On Lenny’s recent podcast, Fei-Fei Li called LLMs “wordsmiths in the dark”: eloquent but ungrounded in physical reality. The phrase resonated because it captures exactly what language models can’t do: understand space, navigate environments, predict physics, or reason about the 3D world we inhabit.

I’ve been following world models with growing curiosity. The contrast with LLMs is stark. Where language models learn statistical patterns from text, world models learn by watching: absorbing spatial relationships, temporal dynamics, and cause-effect from video and sensory data. They’re designed to answer the question LLMs fundamentally can’t: what happens next in physical space?

What’s happening now

There is a clear acceleration in 2024-2025. Google’s Genie 2 generates playable 3D worlds from a single image. NVIDIA’s Cosmos trained on 20 million hours of real-world footage, creating physics-aware simulations that companies like Uber and XPENG are deploying.

Meta’s V-JEPA 2 learns 5-6x more efficiently by predicting abstract representations rather than raw pixels.

Fei-Fei Li’s World Labs just launched Marble, the first commercial world model product. The technology she’s building toward: spatial intelligence, AI that understands the physical world the way humans do.

In a recent WSJ profile, Yann LeCun (Meta’s Chief AI Scientist) is telling PhD candidates to focus on world models instead of LLMs. His prediction: world models could replace the LLM paradigm within 3-5 years.

What this could unlock

Autonomous vehicles are the obvious application, but I’m watching a broader pattern. Robotics companies use world models as virtual simulators, training robots in generated scenarios before deploying to reality. Industrial automation benefits from synthetic data generation for rare edge cases.

The shift runs deeper. LLMs process language, world models process reality. One understands how to describe gravity, the other understands falling.

Where this seems to be headed

This feels like 2018-era LLMs: early, expensive, limited to well-funded teams. Genie 2 generates 10-60 seconds of stable video. Cosmos requires massive GPU clusters for training. The sim-to-real gap remains a real challenge: small simulation differences cause real-world failures in safety-critical systems.

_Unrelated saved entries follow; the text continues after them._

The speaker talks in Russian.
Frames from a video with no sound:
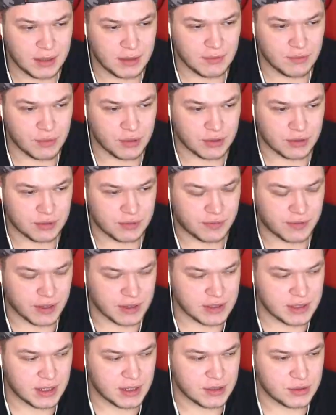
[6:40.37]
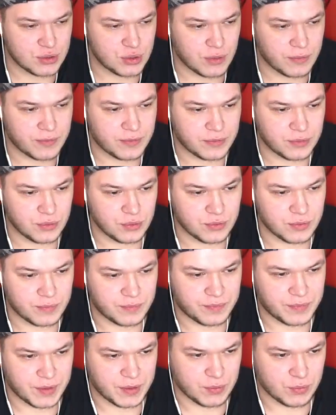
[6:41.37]
Вот, в конце концов, ну,
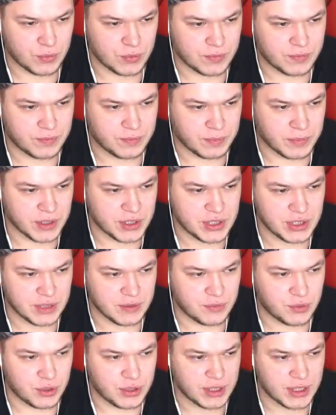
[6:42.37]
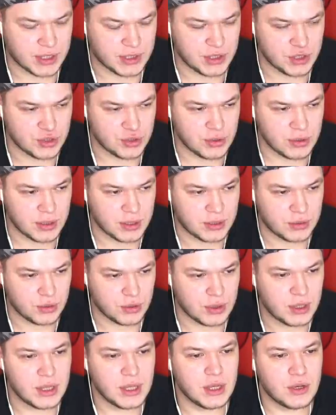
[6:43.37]
машина вроде как тяжелая,
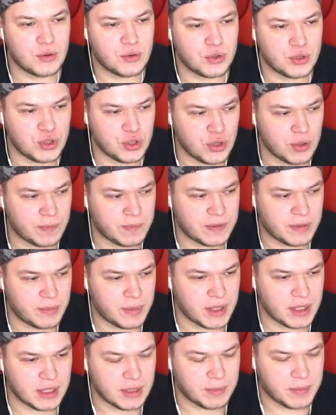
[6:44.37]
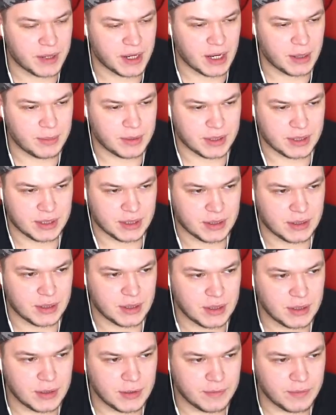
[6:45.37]
но у нее поменены параметры.
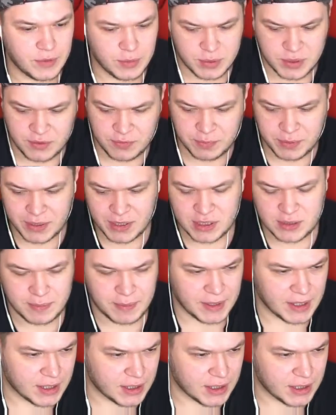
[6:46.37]
Вообще, в принципе, я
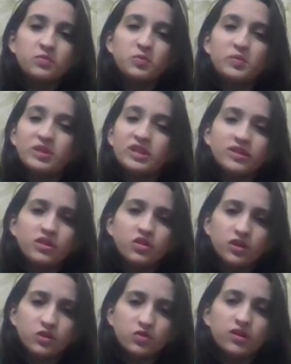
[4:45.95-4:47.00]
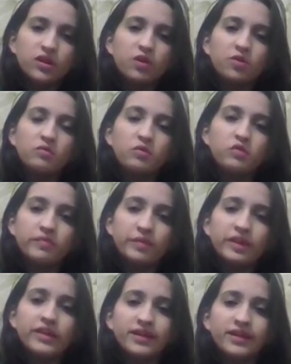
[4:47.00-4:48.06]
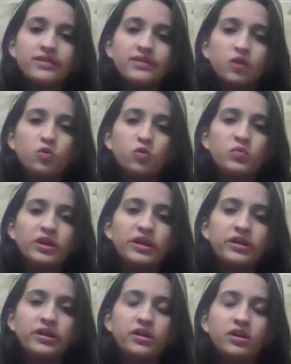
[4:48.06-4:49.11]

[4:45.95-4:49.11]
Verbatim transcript: para o presidente nacional que movimentasse algo por aqui,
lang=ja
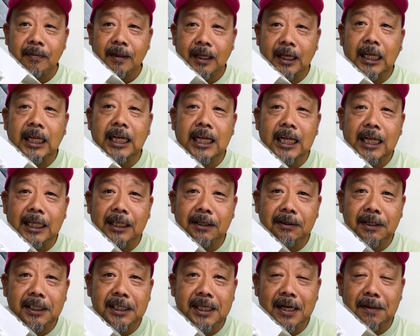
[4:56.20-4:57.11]
気になって
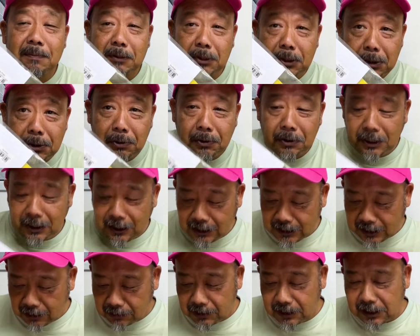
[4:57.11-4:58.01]
ください。もうすごいいい
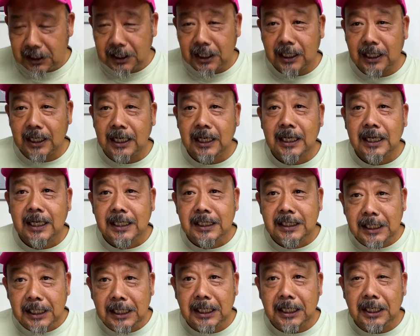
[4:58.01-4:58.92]
竿ですから。
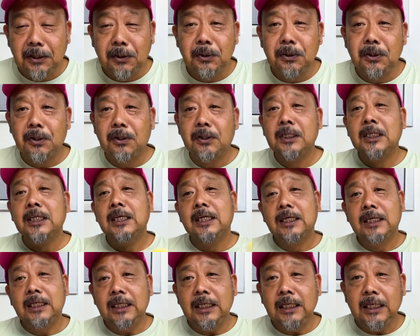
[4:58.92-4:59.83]
ぜひ、この、
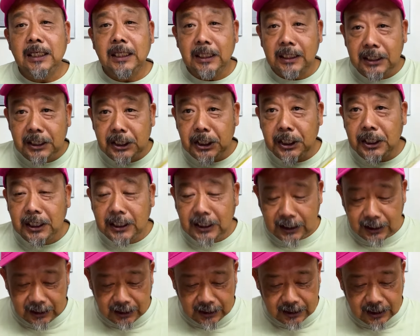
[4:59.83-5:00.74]
いい時期
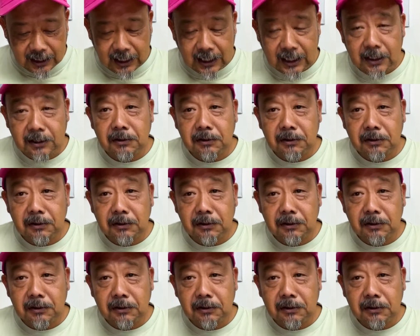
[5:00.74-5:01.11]
に、あ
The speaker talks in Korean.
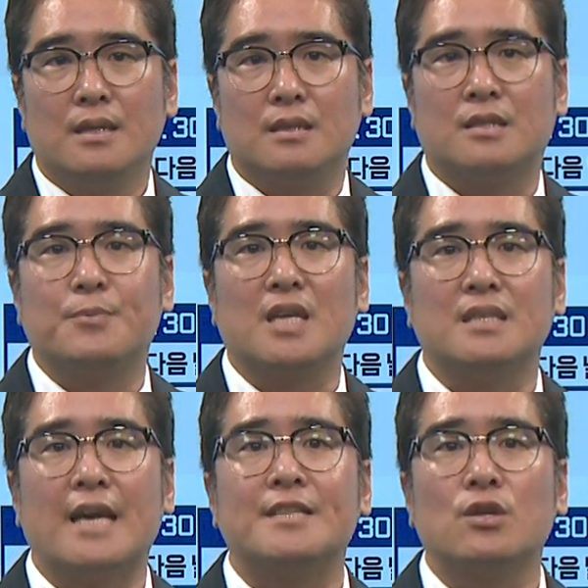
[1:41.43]

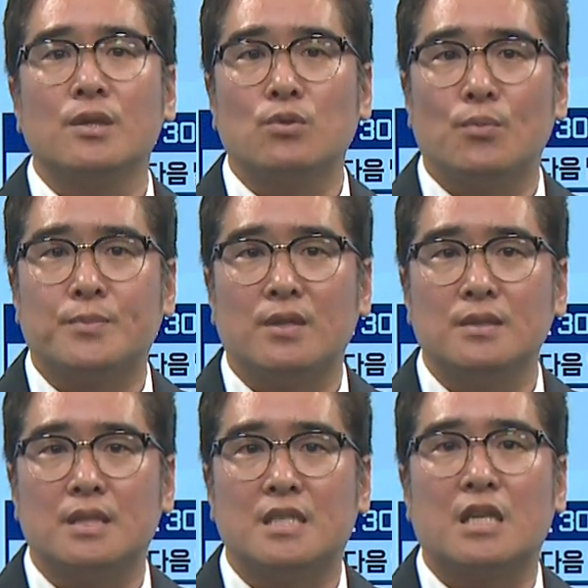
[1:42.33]
급기야 예정에도
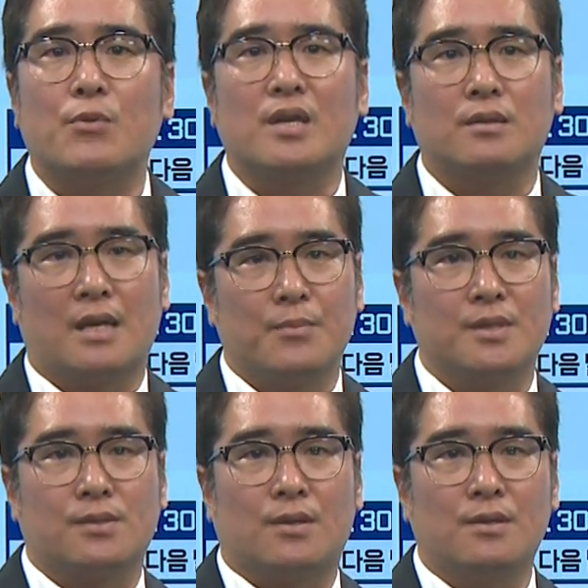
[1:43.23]
없던 기자회견을
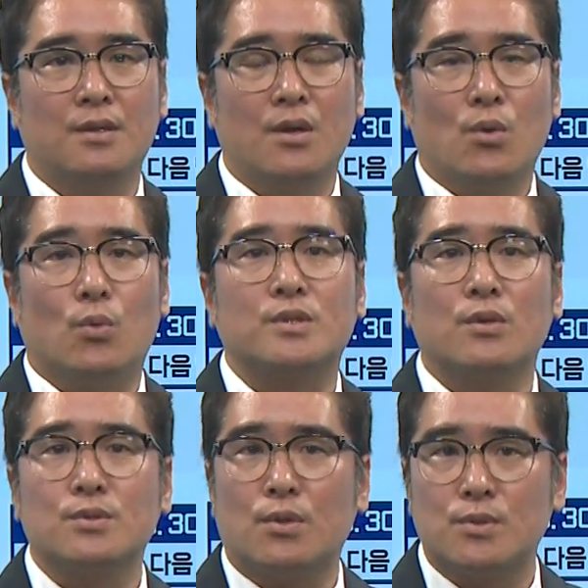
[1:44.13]
하면서
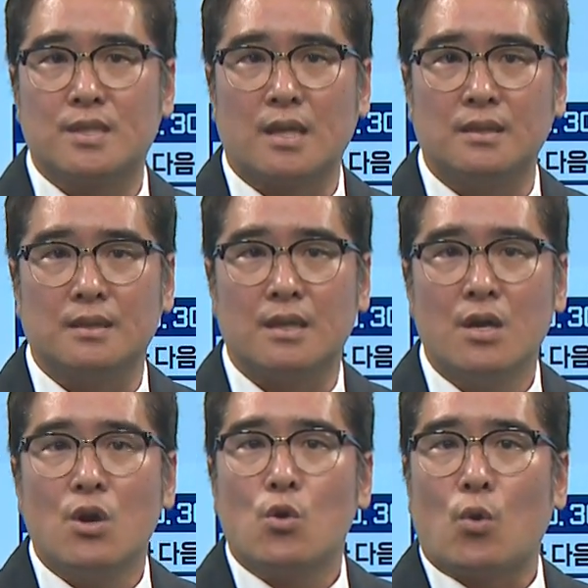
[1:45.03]
오세훈 서울시장은
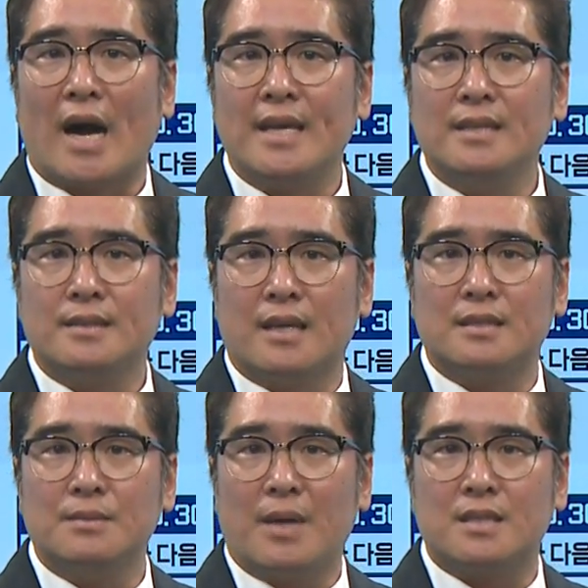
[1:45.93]
과잉
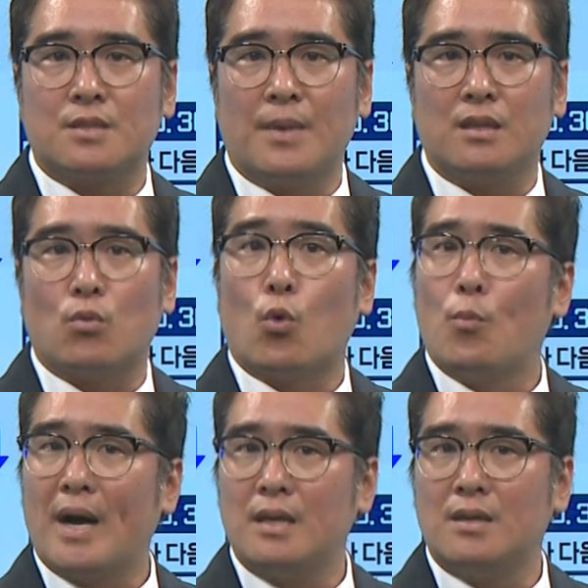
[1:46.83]
대응은 맞지만
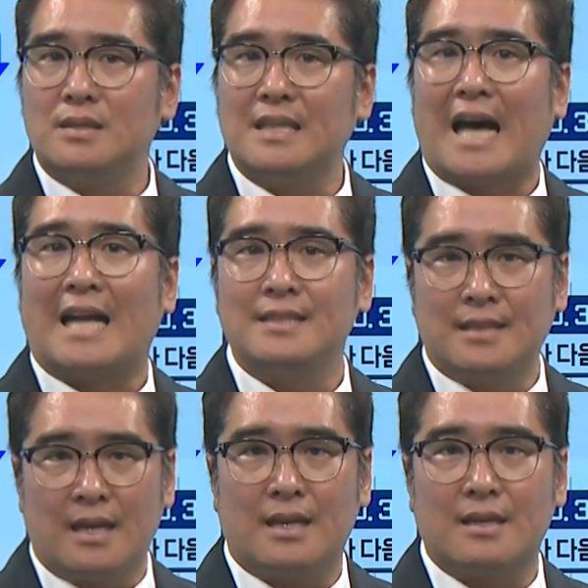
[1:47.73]
오발령은
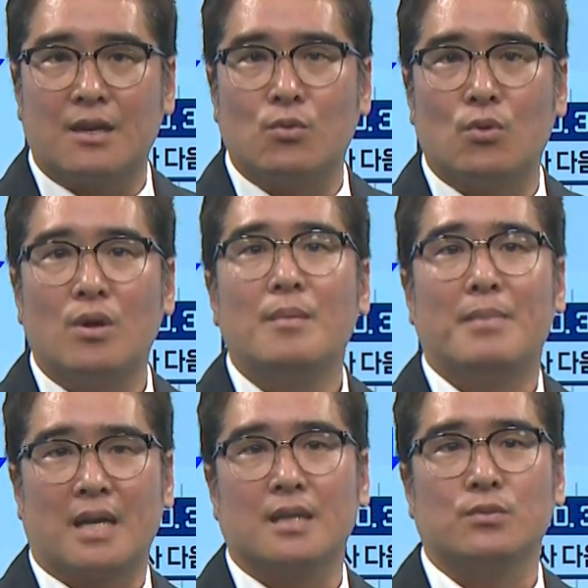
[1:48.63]
아니다라고
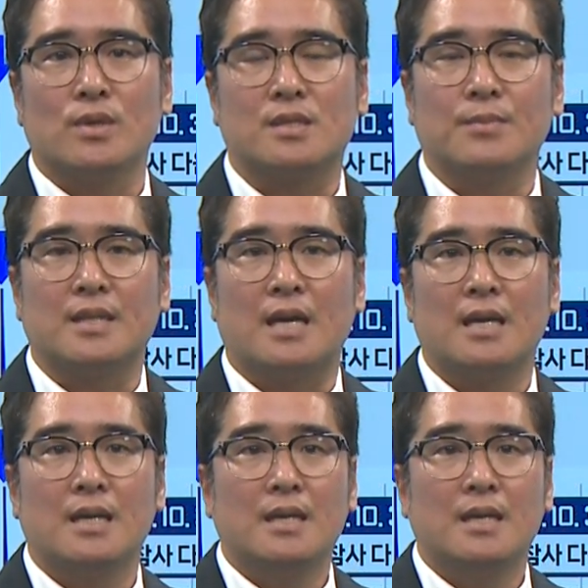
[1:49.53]
말하기도 했습니다.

But the trajectory is visible. Google formed a new team for world simulation models. NVIDIA is making Cosmos open-source to accelerate the robotics community.

For most companies, there’s no tangible bet to make yet. This technology isn’t accessible enough for broad experimentation. But it’s worth following closely.

World models feel like they’re approaching their ChatGPT moment. GPT-3 existed for years before ChatGPT made it accessible enough to spark the LLM application wave. When world models hit that inflection point, the teams that have been tracking the space will know where to tinker first.

LLMs taught AI to speak. World models are teaching it to see.